Signage on the Pete Dye Course is notably different than that at the French Lick Springs Hotel.


As for The Legends Championship, it’s become a feature in this southern Indiana town that was once made famous as the home of basketball great Larry Bird. Golf has always been big here, too, however.

Walter Hagen started his storied run of four straight PGA Championships on what is now the Donald Ross Course, sister course to the Pete Dye Course where the Legends play. The Ross Course also hosted the 1959 and 1960 LPGA Championship, won by Betsy Rawls and Mickey Wright.

Inkster, already a legend off her playing record, is the defending champion in The Legends Championship. She won the title in her first tournament on the 45-and-older circuit. The first two stagings were won by Lorie Kane in 2013 and Laurie Rinker in 2014. The most eye-catch feat in the history of the event, though, may have been the 63 shot by Sherri Steinhauer in the rain-shortened tourney of two years ago.

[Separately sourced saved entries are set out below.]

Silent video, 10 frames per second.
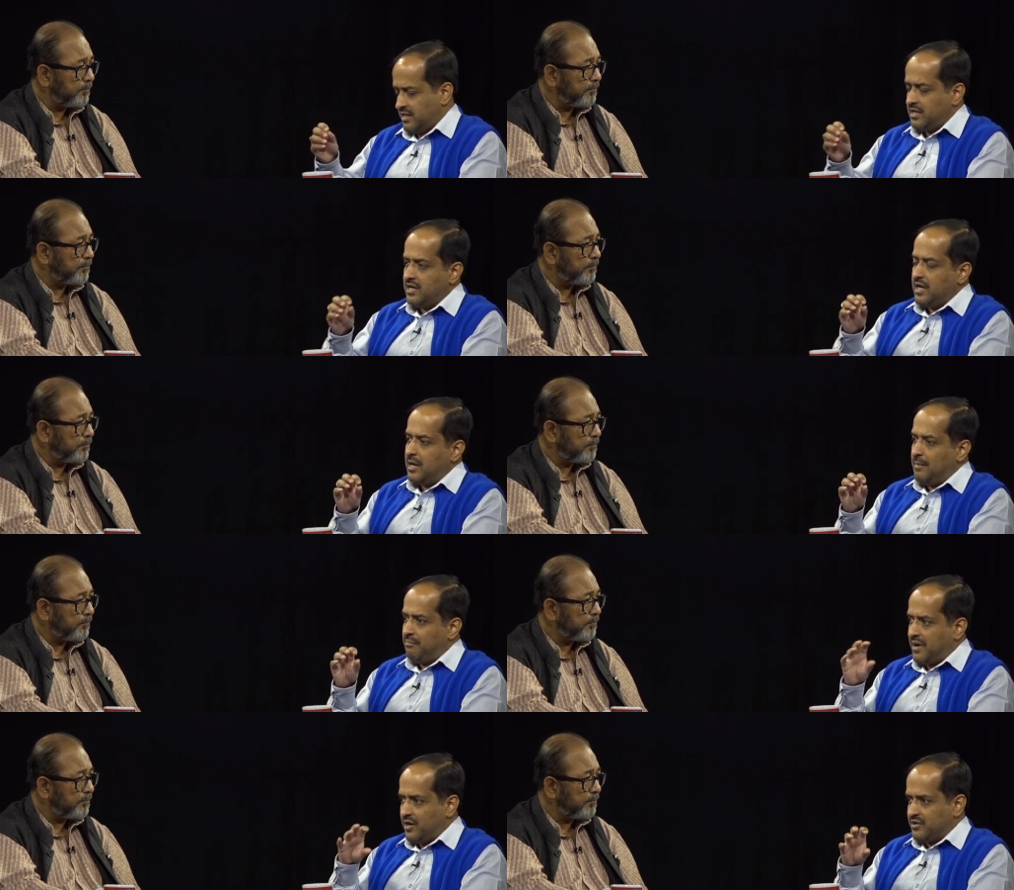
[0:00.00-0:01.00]
Speaker 1: Mm.
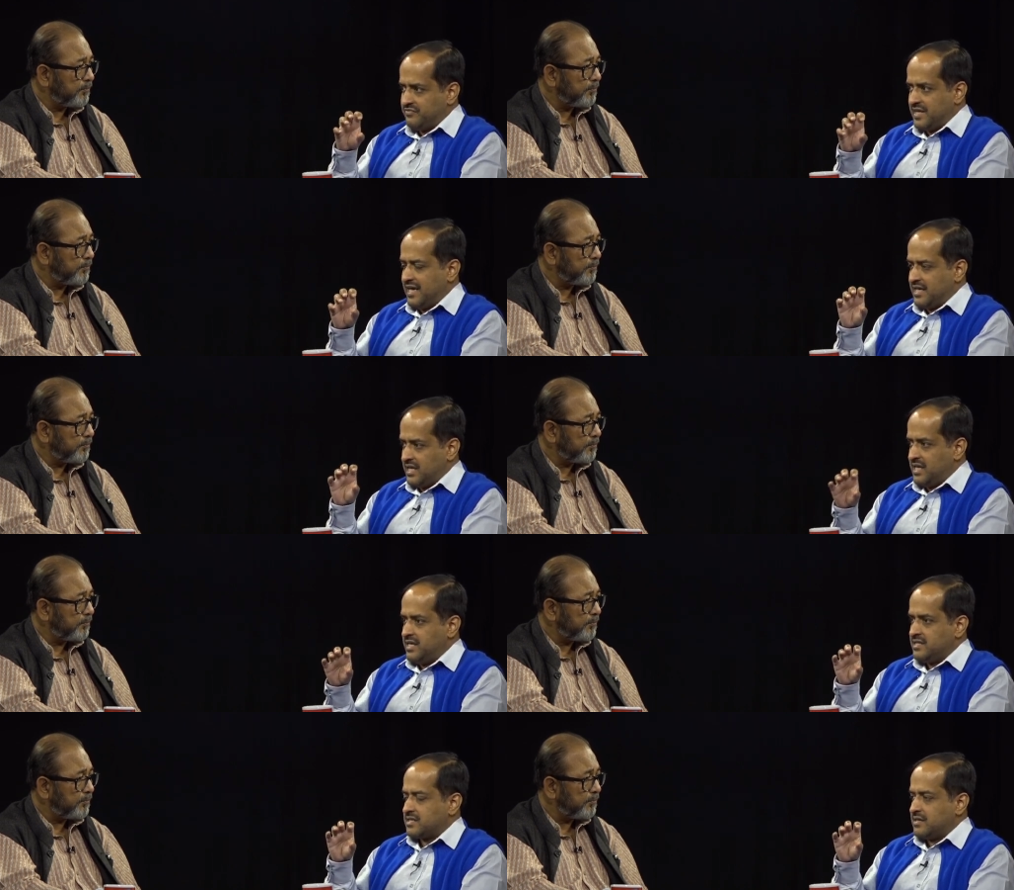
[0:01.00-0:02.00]
Part of that
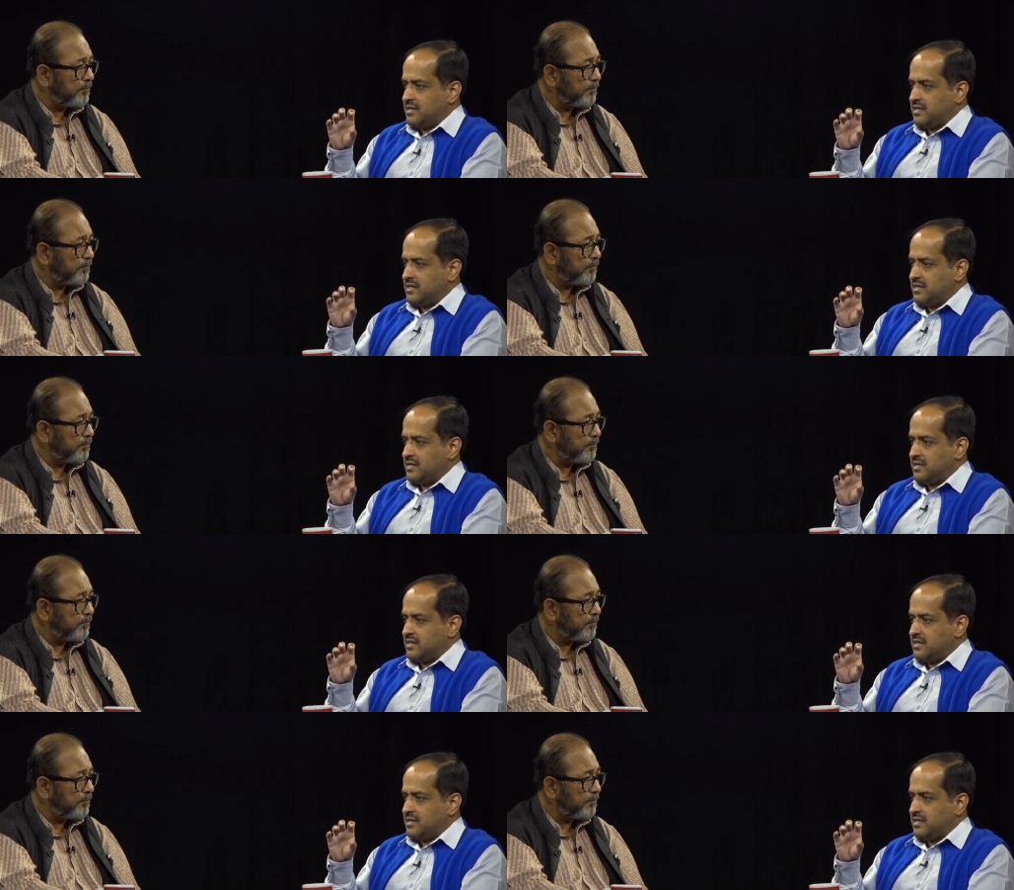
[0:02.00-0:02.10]
is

Legends fans will enjoy the new garden behind the expanded Pavilion at the Pete Dye Course.


Kane has been the hottest player on the circuit this year, winning the last two tournaments – the Chico’s Patty Berg Memorial in Florida and the Self Regional Women’s Classic in South Carolina. Both were 18-hole events.

The Legends Championship also features a seven-player Honors Division, for stars 63 and over. Jan Stephenson won last year and will be going for her fourth straight title in the tour’s Honors division events.

One of the circuit’s top players was a late withdrawal from The Legends Championship. Liselotte Neumann returned to her native Sweden this week after learning of the death of her mother.

In addition to the action on the Pete Dye Course a highlight of the festivities will be the induction of Sandra Hayne and Elaine Crosby into the Legends Hall of Fame on Friday night. The Legends’ Hall is located at the near West Baden Springs Hotel near the Pete Dye Course.